Erasure Persists...but Black Women Are Not the Guardians of This Here Galaxy
I would like a word with a few people and communities that ascribe to the calming of hostile acts towards Black women on a daily basis. Mind you I am speaking as a Black woman but not for all Black women because as a group and people, we are like most, not a monolith and complex. I am however directing this commentary to anyone who is not a Black woman because our daily full-bodied experiences are not considered. Or they are considered and precisely disregarded.
On the first day of the last six months in the year two thousand and nineteen, two moderators and a Democratic presidential candidate, three women were accosted on stage by a determined man, with a fisted microphone in hand. Press pause. 24 hours earlier, a determined man walked into his workplace in Virginia Beach, Virginia and killed 12 people. Resume play. The three women on stage were at their place of service and work to a physical and virtual audience when their bodies were subjected to aggression. And it was televised. I watched and re-watched Karine Jean-Pierre rise from her seat without hesitation in protection of another Black woman. And as I type this, I am overcome with emotion for how this bears–how Black women are constantly one another’s arrow in the quiver.

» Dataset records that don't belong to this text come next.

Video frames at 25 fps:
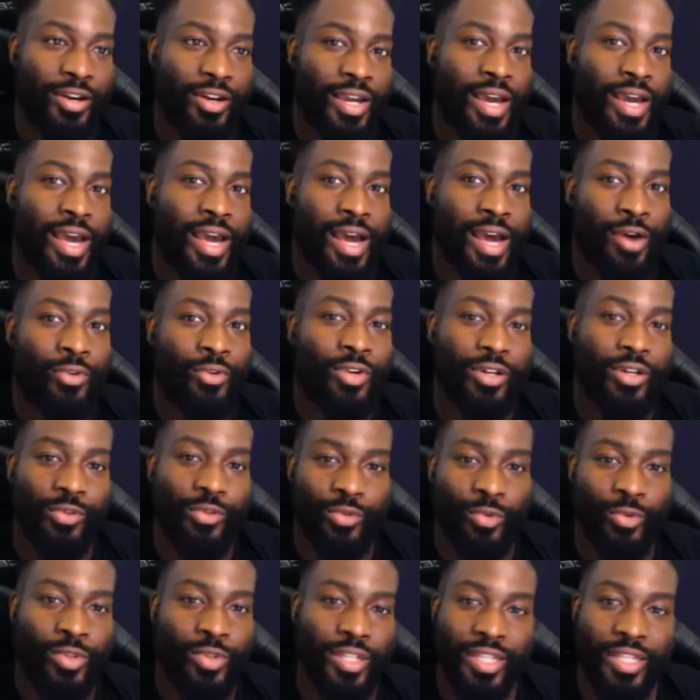guy
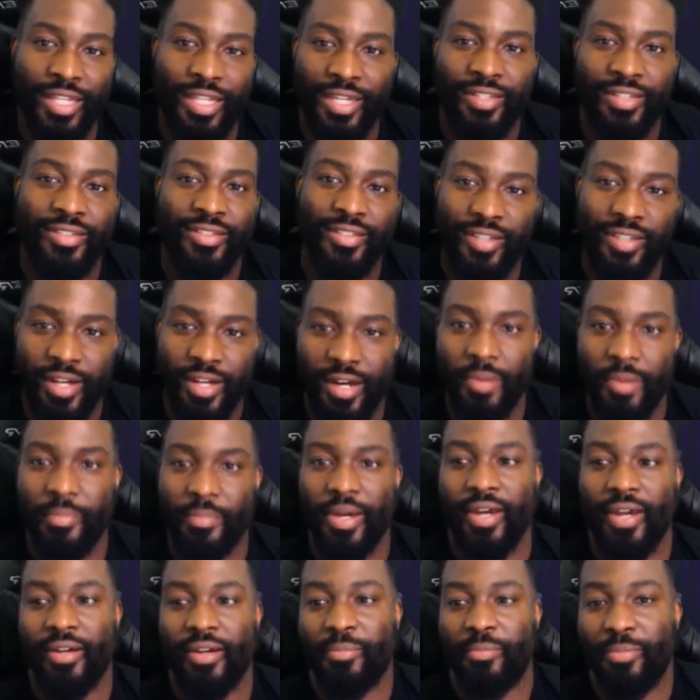with less
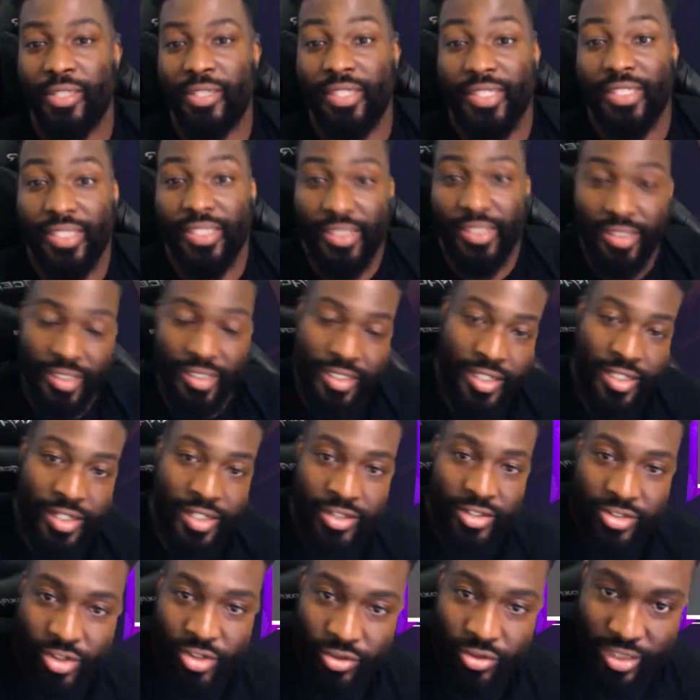combat ability.
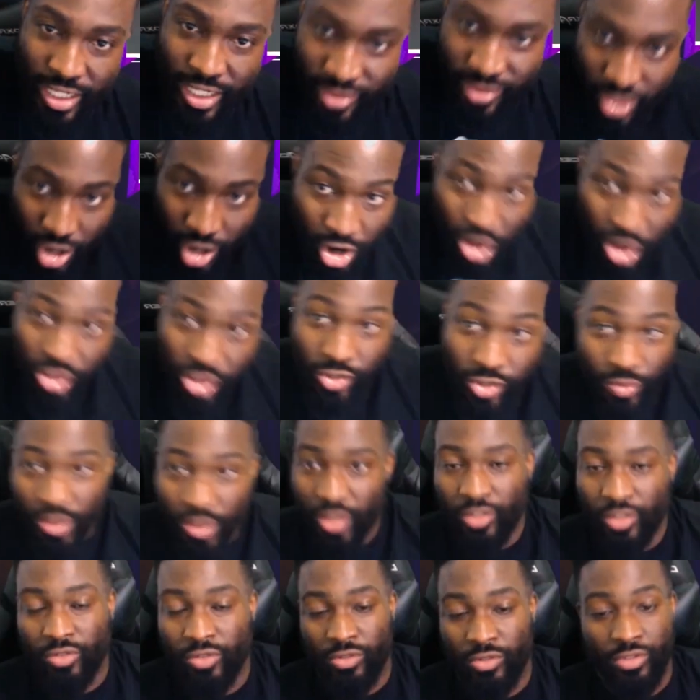So that's all you
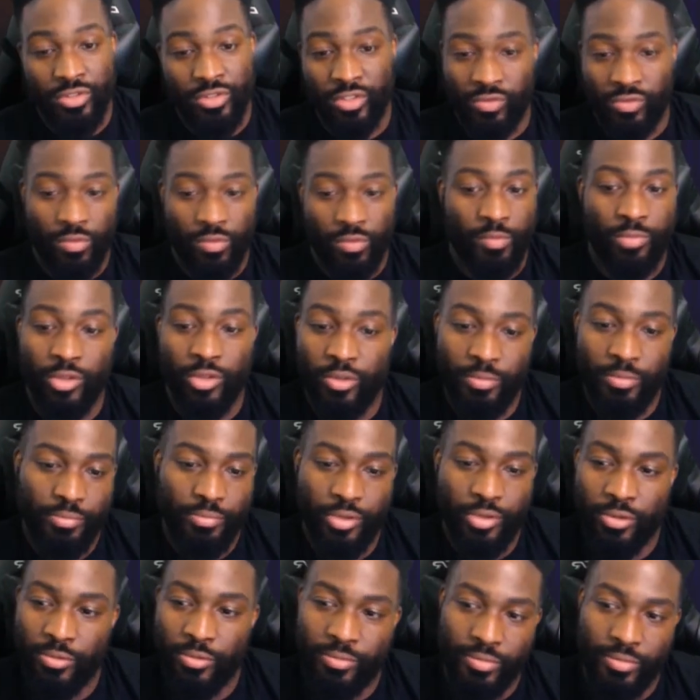want to do. You just want boom,
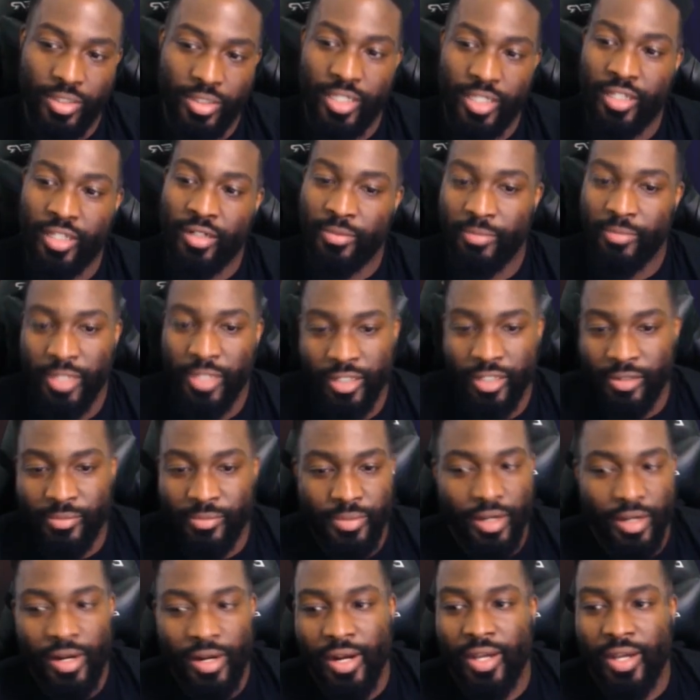boom, hit
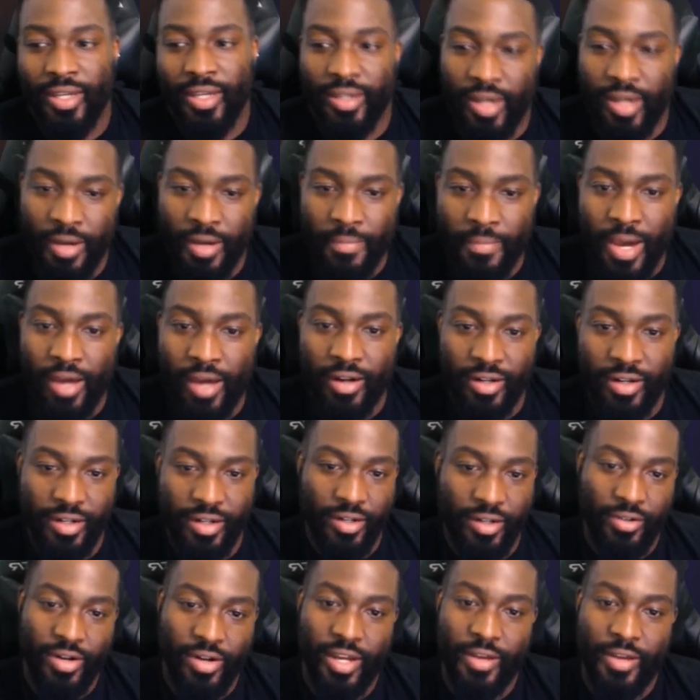him. All right, I'm out of
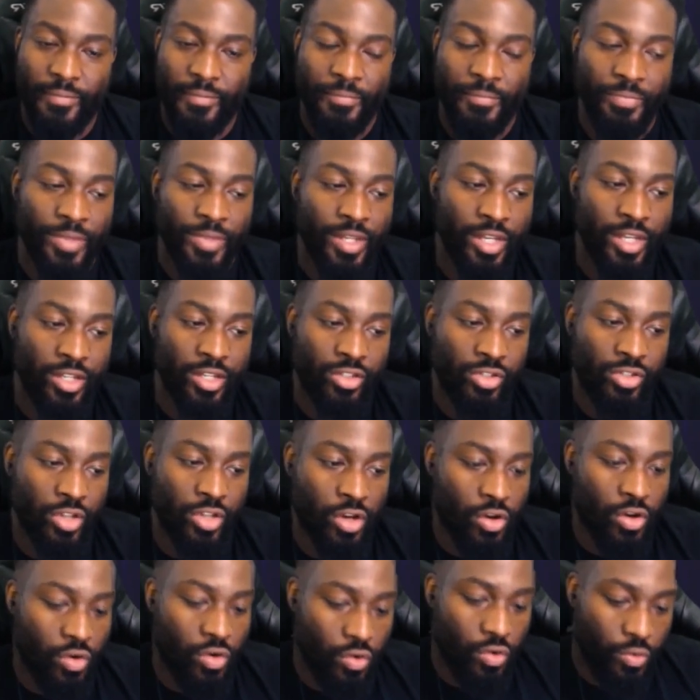there, right?
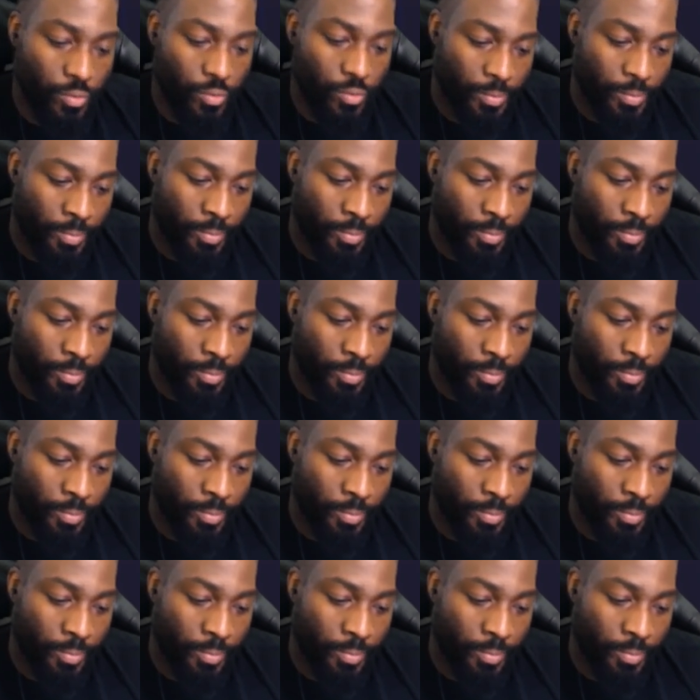So,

This is not a surprise as Black women have demonstrated leadership in this country for 400 years. From providing places of respite and escape during enslavement, to creating cultures of hope within the movement for Civil Rights, to founding organizations such as Black Lives Matter in response to the unrepentant murders of Black women and men by law enforcement. Black women are vanguards. And this fuels my anger because it illuminates the existing life of Black women set against the lack of protections, we face in most every life category. Karine’s efforts to shield Senator Harris from a very real and present danger was met with some suggesting that this was not as serious as it presented. I did not find humor or any ovation worthy moment in the distinct display of disregard for the lives of the women on stage. Ms. Jean-Pierre SHOULD NOT HAVE HAD TO PROTECT Senator Harris. And it’s worth reiterating that these women were working when a self-righteous person calmly walked on stage without resistance but for Karine’s instinctive response to shield Senator Harris.
So, this ode is for those carrying the last rung approach to Black women. The humanity of Black women is not predicated on acceptance or belief in who we are. Black women are deserving of Maslow’s Hierarchy of Needs. Black women are just as delicate and magical as we are strong and pragmatic. However, Black women are not:
Unpaid personal counselors
A/The Black Friend
The response to “diversity” (a system — yes system I have strong disdain for)
The go to for a fill-in until your preferred hire arrives with more pay and visibility
A go to for the colloquial YASSS!! or Slay Sis!! laced conversations
Intellectual property theft hubs
Guardians of this here galaxy
Black women are sisters, sistahs (there is a difference), mothers, aunts, laborers, freedom fighters, coaches, executives, god mommas, Big Mommas, and we put our bodies on the line daily. Black women bleed, cry and navigate aggressive acts and micro aggressions without incidence daily with little to no empathy or understanding save within our own Black women circles. And the events of June 1, 2019 blended with the most recent attempt September 28, 2019 to erase the courage and work of Black women and men and POC, illuminates for many how our collective contributions and experiences are ignored and/or co-opted.
Yet because Black women are intelligent, we can go about deducing why these are moments are predictable but look here: Black women are not the guardians of this here galaxy and thanking us and repeating our commentary is not the solution. Aggressively hire, listen to and protect Black Women. Periodt.